Determining how age-specific heterogeneity of human hematopoietic stem cells and megakaryocyte progenitors contribute to thrombotic disease upon aging

Research Objective

Our research will determine how aging of human blood stem cells leads to dramatic increases in disorders of platelets, cells that normally prevent bleeding but form harmful clots when dysregulated.

Impact

Our findings have the potential to inform prevention and mitigation strategies of bleeding and clotting disorders that contribute to significant morbidity and mortality in minorities and the elderly.

Major Proposed Activities

To determine the how characteristics of platelet precursor cells are altered upon human aging.
To determine how different pools of human platelet precursors change functionally with age.
To test how age-related inflammation and clinically approved drugs alter the function of human platelet precursors.
To determine the differences between how blood stem cells from young and aged individuals differentiate into platelet precursors.
To determine the effects of inflammation and pharmacological intervention on the differentiation of aged human blood stem cells into platelets and platelet precursors.

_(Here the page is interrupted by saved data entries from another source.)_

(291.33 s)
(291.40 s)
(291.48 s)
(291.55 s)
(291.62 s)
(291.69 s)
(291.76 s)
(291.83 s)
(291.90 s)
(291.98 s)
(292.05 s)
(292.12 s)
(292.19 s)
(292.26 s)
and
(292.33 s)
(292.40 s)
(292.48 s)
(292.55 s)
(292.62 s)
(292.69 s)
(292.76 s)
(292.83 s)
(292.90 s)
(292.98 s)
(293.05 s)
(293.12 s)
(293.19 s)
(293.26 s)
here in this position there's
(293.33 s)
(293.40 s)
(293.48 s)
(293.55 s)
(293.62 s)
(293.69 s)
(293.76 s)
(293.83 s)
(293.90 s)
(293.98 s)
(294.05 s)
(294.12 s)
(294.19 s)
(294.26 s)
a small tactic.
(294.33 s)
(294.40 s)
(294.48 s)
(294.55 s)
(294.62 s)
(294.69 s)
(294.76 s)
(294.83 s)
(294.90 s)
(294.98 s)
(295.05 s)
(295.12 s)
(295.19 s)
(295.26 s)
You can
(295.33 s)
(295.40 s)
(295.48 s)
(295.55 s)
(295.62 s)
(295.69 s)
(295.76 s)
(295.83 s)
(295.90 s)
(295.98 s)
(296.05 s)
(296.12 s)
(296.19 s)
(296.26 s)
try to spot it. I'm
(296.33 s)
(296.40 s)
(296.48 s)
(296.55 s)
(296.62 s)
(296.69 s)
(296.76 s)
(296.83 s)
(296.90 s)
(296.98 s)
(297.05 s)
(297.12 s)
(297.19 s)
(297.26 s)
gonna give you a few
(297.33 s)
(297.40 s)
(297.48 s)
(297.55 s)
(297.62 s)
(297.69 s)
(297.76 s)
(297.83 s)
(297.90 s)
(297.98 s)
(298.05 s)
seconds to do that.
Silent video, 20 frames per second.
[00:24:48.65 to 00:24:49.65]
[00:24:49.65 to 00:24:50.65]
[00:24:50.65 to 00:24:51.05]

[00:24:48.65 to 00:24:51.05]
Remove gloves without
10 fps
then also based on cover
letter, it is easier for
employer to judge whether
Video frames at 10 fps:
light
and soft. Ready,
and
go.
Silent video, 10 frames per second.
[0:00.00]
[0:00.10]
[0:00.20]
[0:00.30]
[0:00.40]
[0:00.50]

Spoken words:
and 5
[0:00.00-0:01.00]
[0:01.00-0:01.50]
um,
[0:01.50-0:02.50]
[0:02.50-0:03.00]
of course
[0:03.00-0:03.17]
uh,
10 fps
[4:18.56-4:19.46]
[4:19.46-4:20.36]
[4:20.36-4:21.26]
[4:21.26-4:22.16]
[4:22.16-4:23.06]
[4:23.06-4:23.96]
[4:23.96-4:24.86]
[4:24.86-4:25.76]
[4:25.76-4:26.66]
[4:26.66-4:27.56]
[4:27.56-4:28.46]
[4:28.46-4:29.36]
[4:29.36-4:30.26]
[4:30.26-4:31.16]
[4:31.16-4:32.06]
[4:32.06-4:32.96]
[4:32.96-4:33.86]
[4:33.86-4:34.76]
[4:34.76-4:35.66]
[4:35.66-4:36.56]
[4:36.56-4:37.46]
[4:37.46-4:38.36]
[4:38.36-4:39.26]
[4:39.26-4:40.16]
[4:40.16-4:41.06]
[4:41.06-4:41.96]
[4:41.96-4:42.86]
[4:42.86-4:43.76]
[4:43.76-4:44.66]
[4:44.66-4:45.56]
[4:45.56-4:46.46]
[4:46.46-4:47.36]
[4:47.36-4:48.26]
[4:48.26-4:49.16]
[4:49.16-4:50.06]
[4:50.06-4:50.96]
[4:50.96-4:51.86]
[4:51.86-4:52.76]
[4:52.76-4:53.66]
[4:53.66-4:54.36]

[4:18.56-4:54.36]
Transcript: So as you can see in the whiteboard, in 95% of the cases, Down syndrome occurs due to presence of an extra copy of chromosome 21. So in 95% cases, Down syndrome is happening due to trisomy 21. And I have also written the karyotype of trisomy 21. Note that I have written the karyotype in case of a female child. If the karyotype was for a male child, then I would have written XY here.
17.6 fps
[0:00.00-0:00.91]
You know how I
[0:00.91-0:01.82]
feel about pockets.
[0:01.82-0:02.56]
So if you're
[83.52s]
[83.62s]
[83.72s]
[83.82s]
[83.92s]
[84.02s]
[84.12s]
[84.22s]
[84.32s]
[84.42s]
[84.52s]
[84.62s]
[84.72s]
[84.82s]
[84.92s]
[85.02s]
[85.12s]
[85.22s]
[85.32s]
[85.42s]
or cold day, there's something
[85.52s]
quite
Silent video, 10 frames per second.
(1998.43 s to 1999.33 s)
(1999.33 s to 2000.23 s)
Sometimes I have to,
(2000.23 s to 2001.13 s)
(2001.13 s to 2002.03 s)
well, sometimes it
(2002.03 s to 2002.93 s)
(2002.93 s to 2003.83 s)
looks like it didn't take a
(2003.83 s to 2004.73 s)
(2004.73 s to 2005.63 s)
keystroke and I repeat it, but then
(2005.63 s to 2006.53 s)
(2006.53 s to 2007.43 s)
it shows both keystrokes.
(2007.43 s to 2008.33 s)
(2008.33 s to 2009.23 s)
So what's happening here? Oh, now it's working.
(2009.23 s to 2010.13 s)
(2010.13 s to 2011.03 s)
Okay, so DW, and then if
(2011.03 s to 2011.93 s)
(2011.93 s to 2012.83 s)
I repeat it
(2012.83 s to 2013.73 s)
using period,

Statement of Benefit to California:

Our research will benefit California and its citizens by informing improved and personalized strategies to reduce the detrimental impact that bleeding and clotting disorders have on human health, in particular minorities and the elderly. Californians are among the millions of people who take daily platelet-modifying drugs. Understanding age-related dysregulation of platelet production by human blood stem cells will be hugely beneficial for individual health and financially impactful for society.